Breathing modulates the autonomic nervous system. HRV (Heart Rate Variability) is a key indicator that measures how well your body adapts to stress. A higher HRV indicates a more resilient
Nasal breathing, by being inherently slower and more regular, promotes parasympathetic nervous system activity (the “rest and digest” state). This correlates with a improvement in HRV, which translates into a better capacity to manage physical and mental stress.
Respiratory rhythm has a direct influence on the regulation of blood pressure. Nasal breathing naturally promotes a slower frequency than mouth breathing.
Research has confirmed that breathing at a rate of approximately 6 cycles per minute may reduce blood pressure measurably. Esto ocurre porque la respiración lenta y nasal mejora la sensibilidad de los “sensores” internos de presión arterial (barorreceptores) y activa la rama del sistema nervioso encargada de la calma y la relajación.
Contrary to popular belief that it is necessary to open the mouth to “take in more air” during exercise, evidence suggests that nasal breathing can optimize the physiological response to exertion.
The nasal breathing during exercise is associated with a increased ventilation efficiency. Esto significa que se requiere un menor volumen de aire para una misma carga de trabajo, lo que reduce el esfuerzo de los músculos respiratorios y puede mejorar la economía de carrera o de movimiento en general.
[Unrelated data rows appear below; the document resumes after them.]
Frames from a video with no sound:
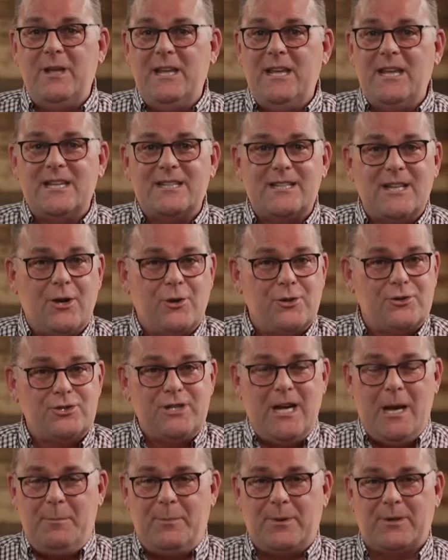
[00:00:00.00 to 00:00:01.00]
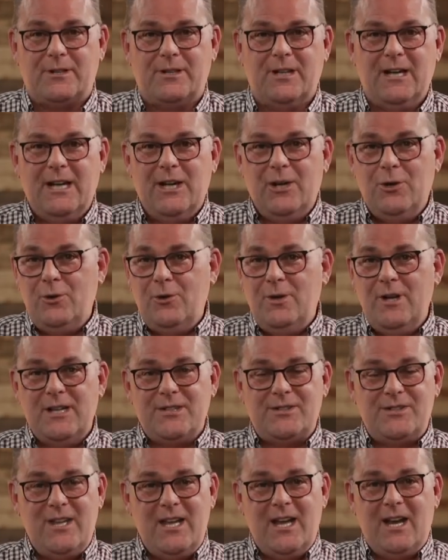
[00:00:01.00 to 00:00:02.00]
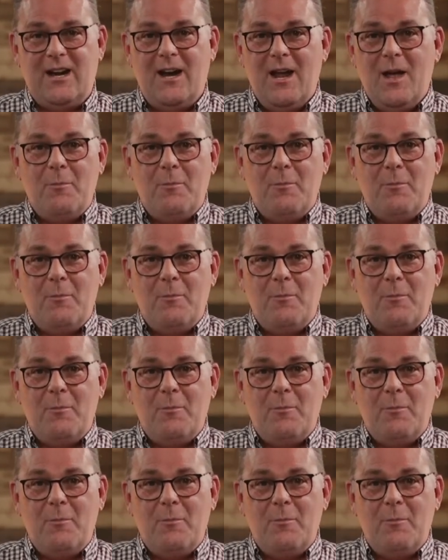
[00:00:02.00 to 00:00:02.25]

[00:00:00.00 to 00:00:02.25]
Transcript: He is our shepherd who is there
Night oral breathing is a risk factor for sleep respiratory disorders, such as snoring and Obstructive Sleep Apnea (OSA) That’s when you stop breathing for a few seconds.
Nasal breathing helps airways remain firm, which reduces the likelihood of tissues closing or vibrating (which causes snoring). Mouth breathing has been shown to be associated with a greater severity of OSA and to a worse quality of sleep, affecting physical and cognitive night recovery.
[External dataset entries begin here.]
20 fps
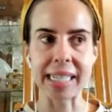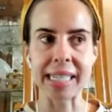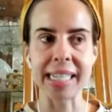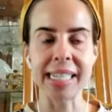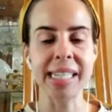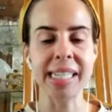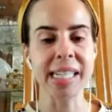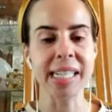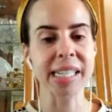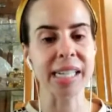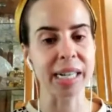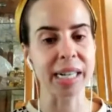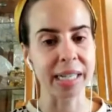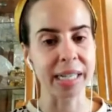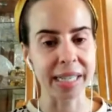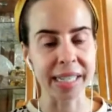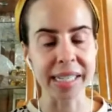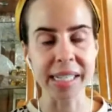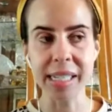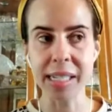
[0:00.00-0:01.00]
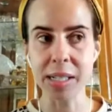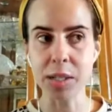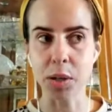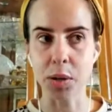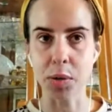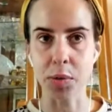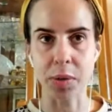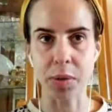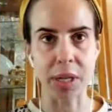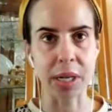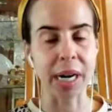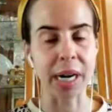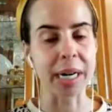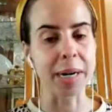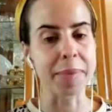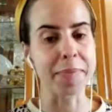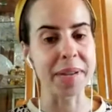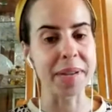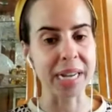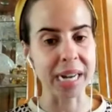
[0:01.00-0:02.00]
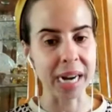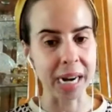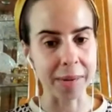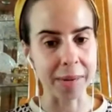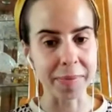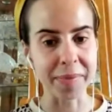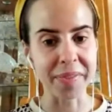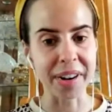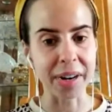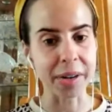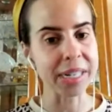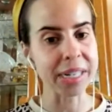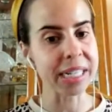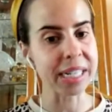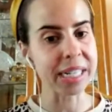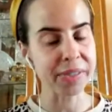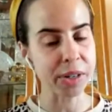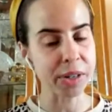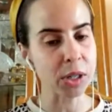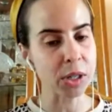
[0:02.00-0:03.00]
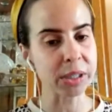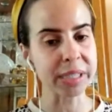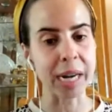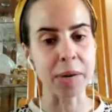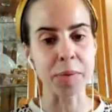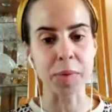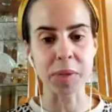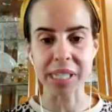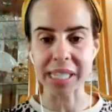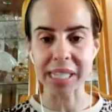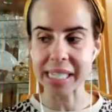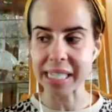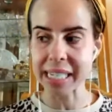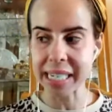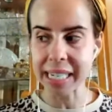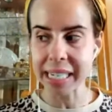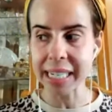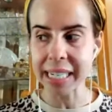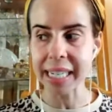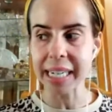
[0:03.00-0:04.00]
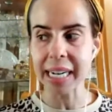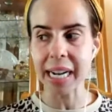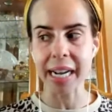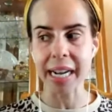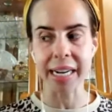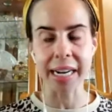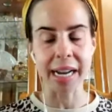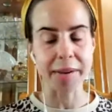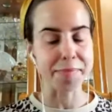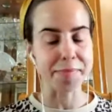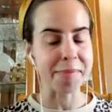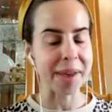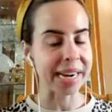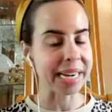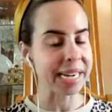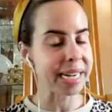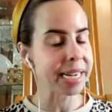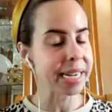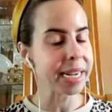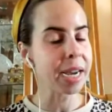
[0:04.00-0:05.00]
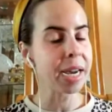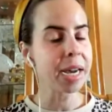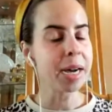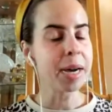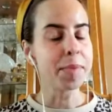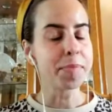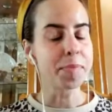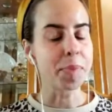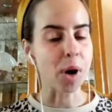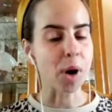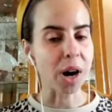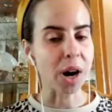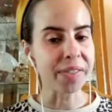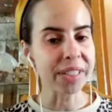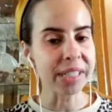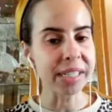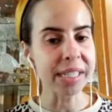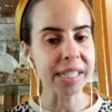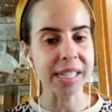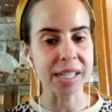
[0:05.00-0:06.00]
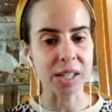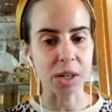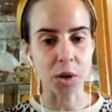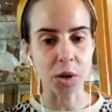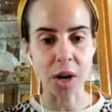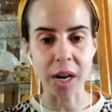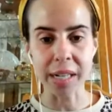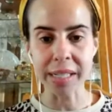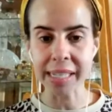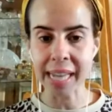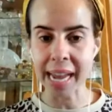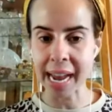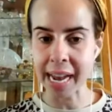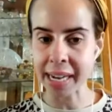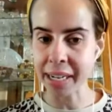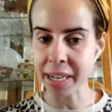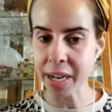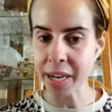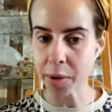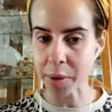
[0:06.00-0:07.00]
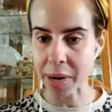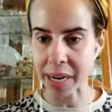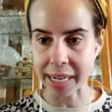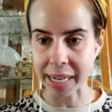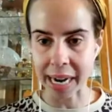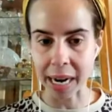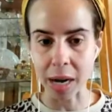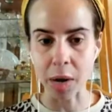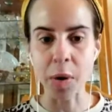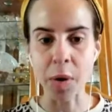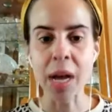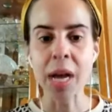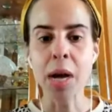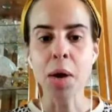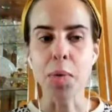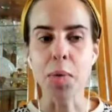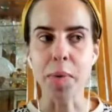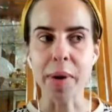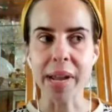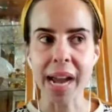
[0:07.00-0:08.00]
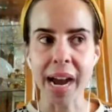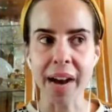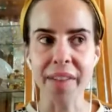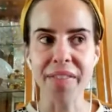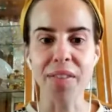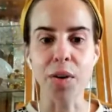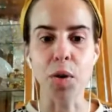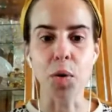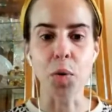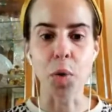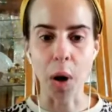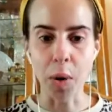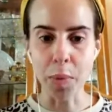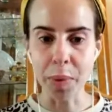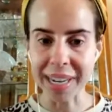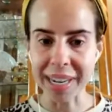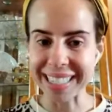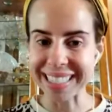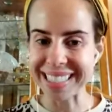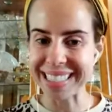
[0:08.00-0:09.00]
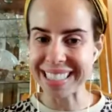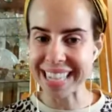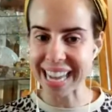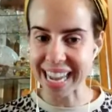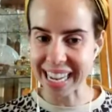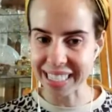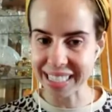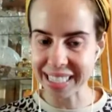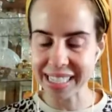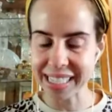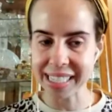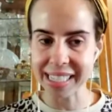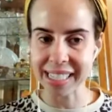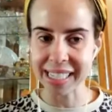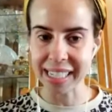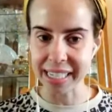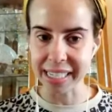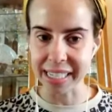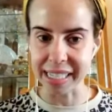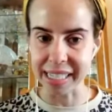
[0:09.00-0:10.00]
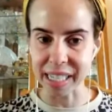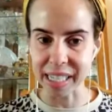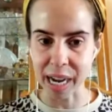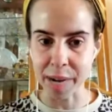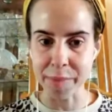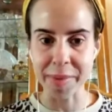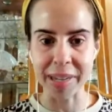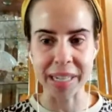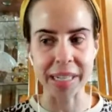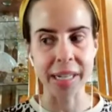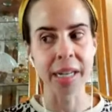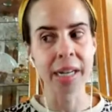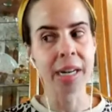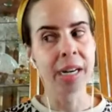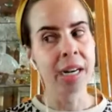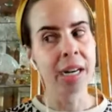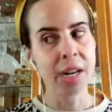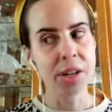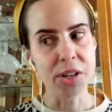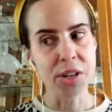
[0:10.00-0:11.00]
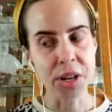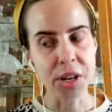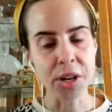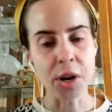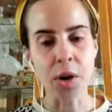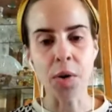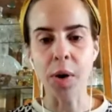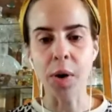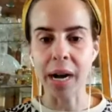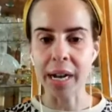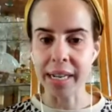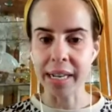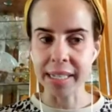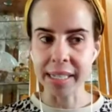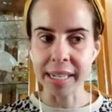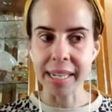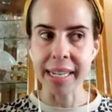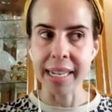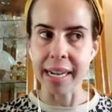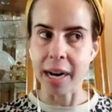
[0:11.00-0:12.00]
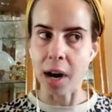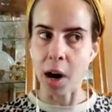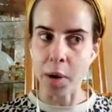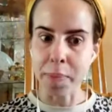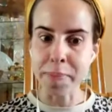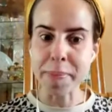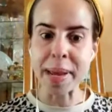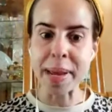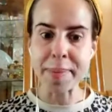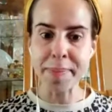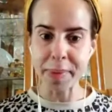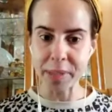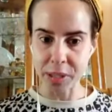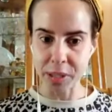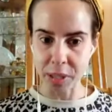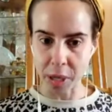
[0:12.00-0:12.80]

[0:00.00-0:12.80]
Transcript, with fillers: this is going to become very difficult. And we're seeing it in many provinces across Canada right now. We have growing tent cities. I mean, you know, are people,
Respiratory habit, especially during childhood and adolescence, plays a decisive role in the development of face and mouth structures.
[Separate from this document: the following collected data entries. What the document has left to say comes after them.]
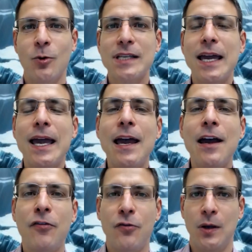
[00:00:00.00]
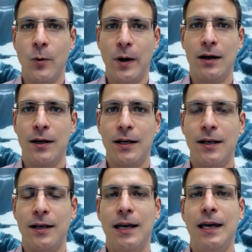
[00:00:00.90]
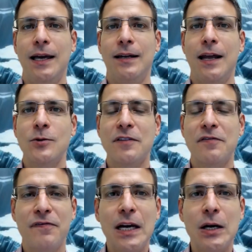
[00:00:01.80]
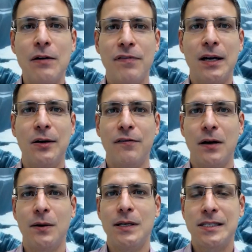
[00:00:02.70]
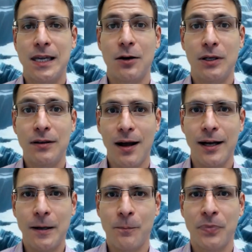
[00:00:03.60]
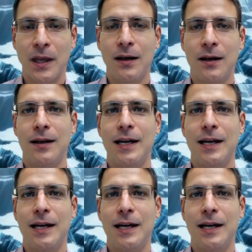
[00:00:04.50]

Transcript: It was everywhere. And it was a very, very, very scary time.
Chronic oral breathing correlates with a high prevalence of dental malocclusions (bites problems), narrow palates and altered facial growth patterns. The correct nasal function is essential for a harmonious development of the structure of the face and mouth.
The impact of chronic oral breathing on children is not limited to the physical; it can also affect development and cognitive function.
Studies have shown that children with chronic oral breathing may have a lower performance in memory and attention tests. Se postula que la falta constante y suave de oxígeno (hipoxia leve crónica) y la peor calidad del sueño, asociadas a este patrón respiratorio, podrían ser las causas.
The way you breathe during physical effort can have consequences at the cell level.
Oral breathing during exercise has been associated with lower ventilation efficiency. It has been theorized that this less efficient pattern could contribute to a greater production of free radicals, which in turn increases the oxidative stress and the potential cell damage associated with intense exercise.
The conclusion of science is that our body has an optimized design for health; we just need to learn to use it correctly.
Now that you have clear physiological foundations, it is time to transform this knowledge into a tangible skill, exploring specific techniques.